In order to show the essence of the situation that we're in, and anticipating the decision that the world will need to come to in December of 2015 in Paris, I've appended the diagram to lay out the kind of future that we'll be effectively deciding on, just to clarify the issue. As you can see, human civilization emerged and flourished over 10,000 years during a time of very benign conditions consisting of a balanced ecosystem with abundant plant and animal life. This ecosystem was fairly self-regulating in that the carbon was balanced by living systems. That mechanism is nearly gone now, having been decimated by human habitation. We are now creating a new mass extinction, wiping out countless species.
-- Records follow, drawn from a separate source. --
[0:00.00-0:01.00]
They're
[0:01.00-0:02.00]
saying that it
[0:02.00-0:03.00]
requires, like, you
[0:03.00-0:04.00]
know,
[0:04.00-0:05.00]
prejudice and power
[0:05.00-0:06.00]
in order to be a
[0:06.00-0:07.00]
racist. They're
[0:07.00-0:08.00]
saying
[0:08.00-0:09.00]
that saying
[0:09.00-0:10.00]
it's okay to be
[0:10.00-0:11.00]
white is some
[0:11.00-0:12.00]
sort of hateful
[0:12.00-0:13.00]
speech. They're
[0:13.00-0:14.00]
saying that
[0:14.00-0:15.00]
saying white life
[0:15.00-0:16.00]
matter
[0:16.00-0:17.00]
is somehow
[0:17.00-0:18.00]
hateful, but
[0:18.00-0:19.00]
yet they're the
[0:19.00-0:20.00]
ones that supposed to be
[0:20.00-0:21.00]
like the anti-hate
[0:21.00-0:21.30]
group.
On top of that, the carbon spike we've created is pulling a massive trigger, and the system now has a minimal capacity to balance and is beginning to wobble. The Climate Change Institute at the University of Maine is now tracking these climate anomalies on a daily basis.
This spike in carbon that shows on the chart is unprecedented - its rate of increase is faster than anything in the total record of geological history. Before humanity existed, the carbon and temperature had periods where these conditions existed, but these changes ocurred over thousands of years, not in the extreme spike of the 200 years of our industrial age. The atmospheric carbon was absorbed and trapped by the ecosystem which ultimately balanced out after the last ice age.
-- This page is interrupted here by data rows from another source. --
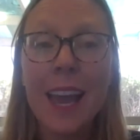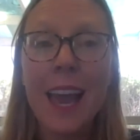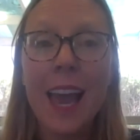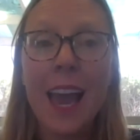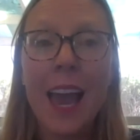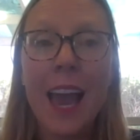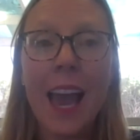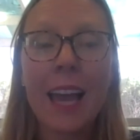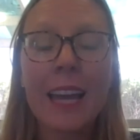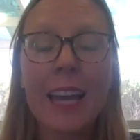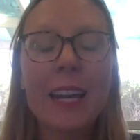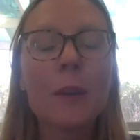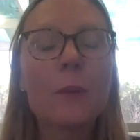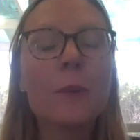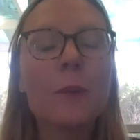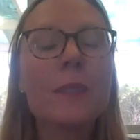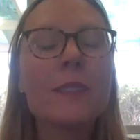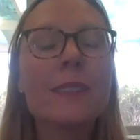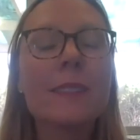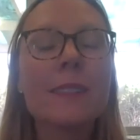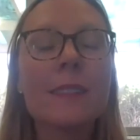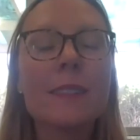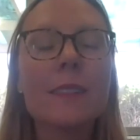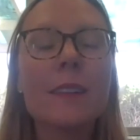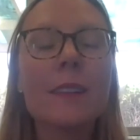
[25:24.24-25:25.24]
And
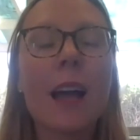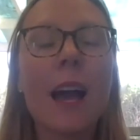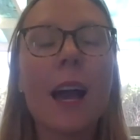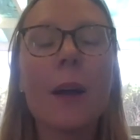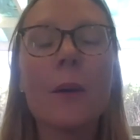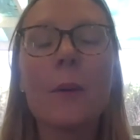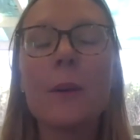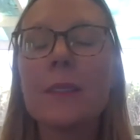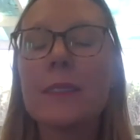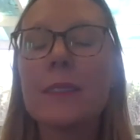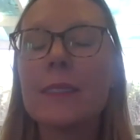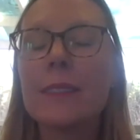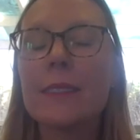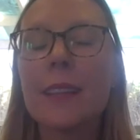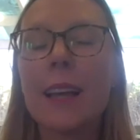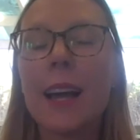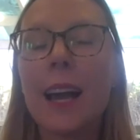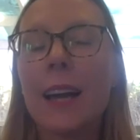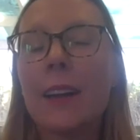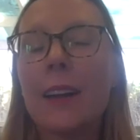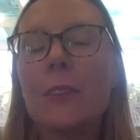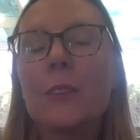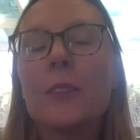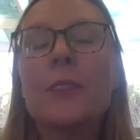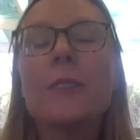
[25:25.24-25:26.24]
I
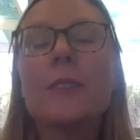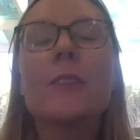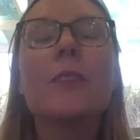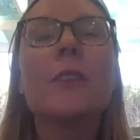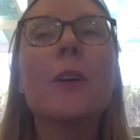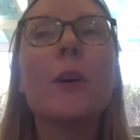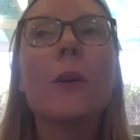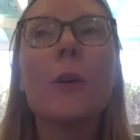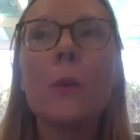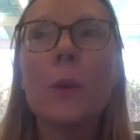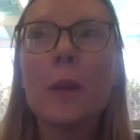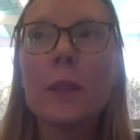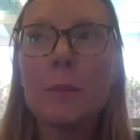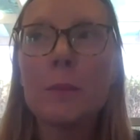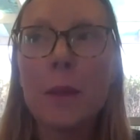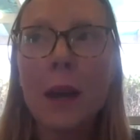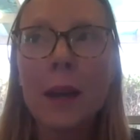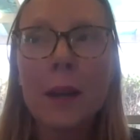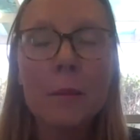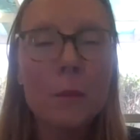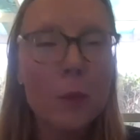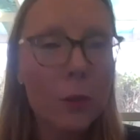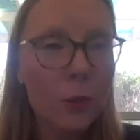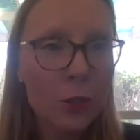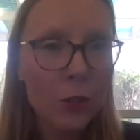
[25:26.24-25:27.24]
don't even know what my
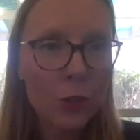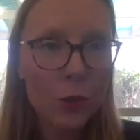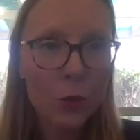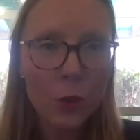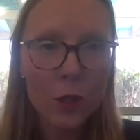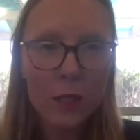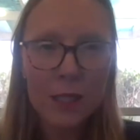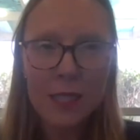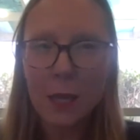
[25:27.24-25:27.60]
emotion was.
The astronomically rapid release of heat and carbon by human activities, which this planet has never seen before except during extinction events (there have been five) is triggering catastrophic climate anomalies that are destabilizing a very weakened ecosystem that no longer has any reserve capacity to absorb the shock.
The IPCC's AR5 fifth assesssment report, Part 2, has just been released, and their consensus is that we're experiencing an already dangerous impact on the global climate. A summary of the high points is here. A video from this report - Working Group II - Climate Change 2014: Impacts, Adaptation, and Vulnerability, goes into further depth on their perspective.
The responsibility for a solution lies ahead of us in Paris next year, and it simply consists of an equitable global agreement on emissions by all countries that rapidly cuts back on all fossil fuel use. As a strategy, all countries need to enact policies and laws that will enable them to arrive simultaneously at the agreed-on goal of zero emissions. Large and rich energy consumers will need to curb their energy use faster than the poorer countries. The poorer countries will not be asked initially to make large sacrifices but must agree that they will strive to reach zero carbon emissions at the same time as everyone else. Rich nations will assist them so they do not have to sacrifice their social or environmental goals but poor countries need to understand that they will be held accountable and not exempt from the unified global effort. Without this concerted global effort the strategy will fail, and there won't be much left to do about it.
Even then, we're probably out of time. From Climate Code Red: After 30 years of climate policy and action failure, we are in deep trouble and now have to throw everything we can muster at the climate challenge. This will be demanding and disruptive, because there are no longer any non-radical, incremental paths available.